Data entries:
___
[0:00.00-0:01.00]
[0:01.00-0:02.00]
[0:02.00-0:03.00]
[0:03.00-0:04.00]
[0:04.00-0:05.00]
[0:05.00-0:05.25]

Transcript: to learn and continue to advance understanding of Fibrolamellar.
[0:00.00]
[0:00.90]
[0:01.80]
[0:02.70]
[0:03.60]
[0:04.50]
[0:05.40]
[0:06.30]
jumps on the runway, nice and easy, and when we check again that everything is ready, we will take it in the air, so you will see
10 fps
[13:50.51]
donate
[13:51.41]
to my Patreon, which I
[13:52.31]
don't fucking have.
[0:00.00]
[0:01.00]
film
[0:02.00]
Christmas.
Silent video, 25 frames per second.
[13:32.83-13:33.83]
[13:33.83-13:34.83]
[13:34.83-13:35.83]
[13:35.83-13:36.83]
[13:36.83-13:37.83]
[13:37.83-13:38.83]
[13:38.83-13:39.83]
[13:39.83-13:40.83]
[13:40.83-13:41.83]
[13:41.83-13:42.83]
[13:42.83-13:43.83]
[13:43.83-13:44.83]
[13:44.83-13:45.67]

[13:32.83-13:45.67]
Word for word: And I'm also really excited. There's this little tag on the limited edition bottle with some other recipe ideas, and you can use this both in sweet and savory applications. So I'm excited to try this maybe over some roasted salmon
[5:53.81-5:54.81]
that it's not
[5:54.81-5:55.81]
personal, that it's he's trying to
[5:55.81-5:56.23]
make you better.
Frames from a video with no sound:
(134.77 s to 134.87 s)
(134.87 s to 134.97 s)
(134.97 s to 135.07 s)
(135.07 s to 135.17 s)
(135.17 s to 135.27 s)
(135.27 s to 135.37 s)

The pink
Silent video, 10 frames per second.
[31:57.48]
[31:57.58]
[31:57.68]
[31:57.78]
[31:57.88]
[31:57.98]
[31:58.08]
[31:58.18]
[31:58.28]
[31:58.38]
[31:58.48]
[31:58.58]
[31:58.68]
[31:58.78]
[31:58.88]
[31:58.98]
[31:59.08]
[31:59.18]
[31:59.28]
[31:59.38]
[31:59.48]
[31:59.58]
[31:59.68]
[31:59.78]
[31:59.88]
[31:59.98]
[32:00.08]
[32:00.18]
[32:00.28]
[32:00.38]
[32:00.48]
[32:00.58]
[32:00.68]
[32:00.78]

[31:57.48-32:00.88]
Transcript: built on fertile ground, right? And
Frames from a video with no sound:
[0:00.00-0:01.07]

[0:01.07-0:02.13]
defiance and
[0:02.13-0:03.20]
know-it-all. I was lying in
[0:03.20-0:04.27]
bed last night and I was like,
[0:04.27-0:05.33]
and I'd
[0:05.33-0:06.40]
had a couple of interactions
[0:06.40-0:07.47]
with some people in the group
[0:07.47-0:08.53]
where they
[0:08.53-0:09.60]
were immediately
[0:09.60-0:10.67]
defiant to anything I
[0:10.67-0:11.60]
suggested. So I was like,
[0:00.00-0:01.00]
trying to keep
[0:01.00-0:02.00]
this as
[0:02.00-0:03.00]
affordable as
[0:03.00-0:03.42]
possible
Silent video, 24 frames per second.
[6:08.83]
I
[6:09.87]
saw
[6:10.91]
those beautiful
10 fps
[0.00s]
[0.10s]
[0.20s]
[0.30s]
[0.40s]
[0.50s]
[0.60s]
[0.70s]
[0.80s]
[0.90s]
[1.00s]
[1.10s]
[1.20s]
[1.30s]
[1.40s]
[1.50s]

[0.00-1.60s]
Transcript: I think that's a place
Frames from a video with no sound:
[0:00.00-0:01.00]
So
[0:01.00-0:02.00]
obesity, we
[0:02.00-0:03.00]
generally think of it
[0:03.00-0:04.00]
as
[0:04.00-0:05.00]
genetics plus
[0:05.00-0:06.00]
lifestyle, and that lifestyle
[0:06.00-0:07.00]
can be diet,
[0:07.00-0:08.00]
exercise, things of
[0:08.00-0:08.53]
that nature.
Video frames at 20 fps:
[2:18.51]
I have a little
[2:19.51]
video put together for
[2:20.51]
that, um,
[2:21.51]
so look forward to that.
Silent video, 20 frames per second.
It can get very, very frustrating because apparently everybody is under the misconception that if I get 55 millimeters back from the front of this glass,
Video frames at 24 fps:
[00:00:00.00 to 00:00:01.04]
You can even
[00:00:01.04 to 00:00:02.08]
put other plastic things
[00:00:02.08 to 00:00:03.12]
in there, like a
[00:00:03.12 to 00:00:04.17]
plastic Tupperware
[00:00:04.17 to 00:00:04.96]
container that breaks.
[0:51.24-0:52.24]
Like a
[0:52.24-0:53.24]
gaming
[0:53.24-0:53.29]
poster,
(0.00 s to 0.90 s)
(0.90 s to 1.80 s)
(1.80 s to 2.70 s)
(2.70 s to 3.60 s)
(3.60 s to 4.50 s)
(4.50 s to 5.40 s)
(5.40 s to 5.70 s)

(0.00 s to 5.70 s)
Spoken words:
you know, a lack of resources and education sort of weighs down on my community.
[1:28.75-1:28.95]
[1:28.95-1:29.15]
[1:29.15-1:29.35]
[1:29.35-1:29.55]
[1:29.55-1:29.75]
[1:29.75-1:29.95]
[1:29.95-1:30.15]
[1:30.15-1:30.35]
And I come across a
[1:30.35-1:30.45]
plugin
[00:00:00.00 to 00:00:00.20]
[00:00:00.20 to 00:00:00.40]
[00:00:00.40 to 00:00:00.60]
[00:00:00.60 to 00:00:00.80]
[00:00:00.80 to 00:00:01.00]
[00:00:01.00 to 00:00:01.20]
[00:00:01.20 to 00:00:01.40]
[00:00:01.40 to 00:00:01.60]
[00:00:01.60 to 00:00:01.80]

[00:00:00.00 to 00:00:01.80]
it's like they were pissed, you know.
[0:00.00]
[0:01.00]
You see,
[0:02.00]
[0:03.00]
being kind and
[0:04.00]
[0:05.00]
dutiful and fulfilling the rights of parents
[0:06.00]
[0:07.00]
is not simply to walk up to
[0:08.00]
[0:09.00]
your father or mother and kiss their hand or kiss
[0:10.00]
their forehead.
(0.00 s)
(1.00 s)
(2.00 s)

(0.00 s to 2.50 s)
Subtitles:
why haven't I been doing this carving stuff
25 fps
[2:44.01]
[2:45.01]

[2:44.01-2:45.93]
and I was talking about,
___
> _TASK ITEM_
The lines running from the start of the data through the one that contains "[13:37.83-13:38.83]" should be reproduced exactly, and only those.

> _ANSWER BOX_
[0:00.00-0:01.00]
[0:01.00-0:02.00]
[0:02.00-0:03.00]
[0:03.00-0:04.00]
[0:04.00-0:05.00]
[0:05.00-0:05.25]

Transcript: to learn and continue to advance understanding of Fibrolamellar.
[0:00.00]
[0:00.90]
[0:01.80]
[0:02.70]
[0:03.60]
[0:04.50]
[0:05.40]
[0:06.30]
jumps on the runway, nice and easy, and when we check again that everything is ready, we will take it in the air, so you will see
10 fps
[13:50.51]
donate
[13:51.41]
to my Patreon, which I
[13:52.31]
don't fucking have.
[0:00.00]
[0:01.00]
film
[0:02.00]
Christmas.
Silent video, 25 frames per second.
[13:32.83-13:33.83]
[13:33.83-13:34.83]
[13:34.83-13:35.83]
[13:35.83-13:36.83]
[13:36.83-13:37.83]
[13:37.83-13:38.83]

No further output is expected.